It seems counterintuitive that a wealthy city like New York could also be the home of tons of homeless people sleeping out on the streets. That is when Rosanne Haggarty decided to make a difference in the world by creating a nonprofit organization called Common Ground. She fixed up the old Times Square Hotel to provide a home for all the homeless and services, such as job training and healthcare. She was able to successfully house many homeless people, but there were still so many out living on the streets who didn’t know about her program. She needed a way to get them inside so she called Becky Kanis, a former special operations commander for help.
They decided to head out onto the streets and find out exactly why the homeless were still living on the streets and not in the hotel. They interviewed the people on the streets and ranked them 0-8, eight being that they were going to die on the streets soon. They called this the vulnerability index, which allowed Kanis and her team to figure out who needed the most help. They would proceed to help these people first and work their way down the index.
Rosanne Haggarty has dedicated her life to making sure these homeless people are off the streets and have a place to live, even though it takes years to get some of them inside. Overall, she has been able to get the level of chronically homeless people in Times Square down to zero and now she is being called up from other cities to start the Common Ground program across the country. She is also working with Kanis to try and address another big issue, which is the lack of affordable housing. Common Ground has made a huge impact in the homeless community by providing homes for over 7,500 people and it still continues to grow.
It seems counterintuitive that having homeless people living on the streets is actually more expensive than trying to get them back on their feet. That is when the psychologist from New York University, Sam Tsemberis, decided to take action and come up with a plan to get the people off of the streets.
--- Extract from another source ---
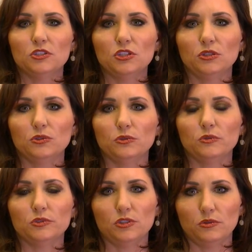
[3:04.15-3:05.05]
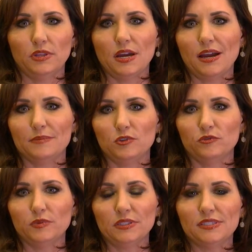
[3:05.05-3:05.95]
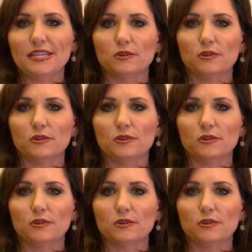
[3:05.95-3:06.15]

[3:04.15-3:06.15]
to do the eye movements.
His plan was to not make the chronically homeless sign any forms or pass any tests to be able to live in a home, considering the fact that most of them were alcoholics, traumatized, or had some sort of brain damage. Instead his plan would offer them a place to live, free counseling, and therapy.
Sam called his group Pathways to Housing, which provided apartments to 242 chronically homeless people with no questions asked as part of a large test. After five years 88 percent of the people still lived in their apartments and the cost for them to live in the home was less than it would have been if they were out on the street. There needed to be someone to plan, build, and manage the buildings or the homeless. That is when Matt Minkevitch and Kerry Bate, who have both worked with the homeless in Utah for many years, decided to get Lloyd Pendleton involved, who was an executive manager for the LDS chruch Welfare Department. He was able to receive donations from the church and grants from the government in which he used to make sure all chronic homeless people were placed in homes. These people now placed in a real home were able to become a whole new person and have a second chance at their lives. Salt Lake City was able to destroy chronic homelessness and hopefully other countries across the world could too with the help of programs like these.
It seems counterintuitive that there are still so many people living out on the streets without homes, especially those with mental disabilities and life threatening diseases. An organization called Common Ground, along with twenty other organizations that focus on homelessness are trying to put an end to it. They have significantly reduced the amount of homeless people in many popular cities such as New York, Denver, and Wichita are some examples. In Los Angeles, the homeless capital, providing homeless people with homes is 40 percent cheaper than it is to leave them out on the streets. The group called Pathways to Housing made this point clear with their approach called “Housing First”which showed that all people really needed was a place to live, rather than being told they had to become drug and alcohol free first.
Common Ground has discovered that among the homeless there are many subgroups such as veterans, mentally ill, above sixty years old, and those who can’t find housing with their pets. People all across the country are coming to help get rid of homelessness forever. This program helped the chronic homeless from so many cities get into homes and to be seen as real human beings, rather than people who didn’t have a life for themselves and who lived on the street.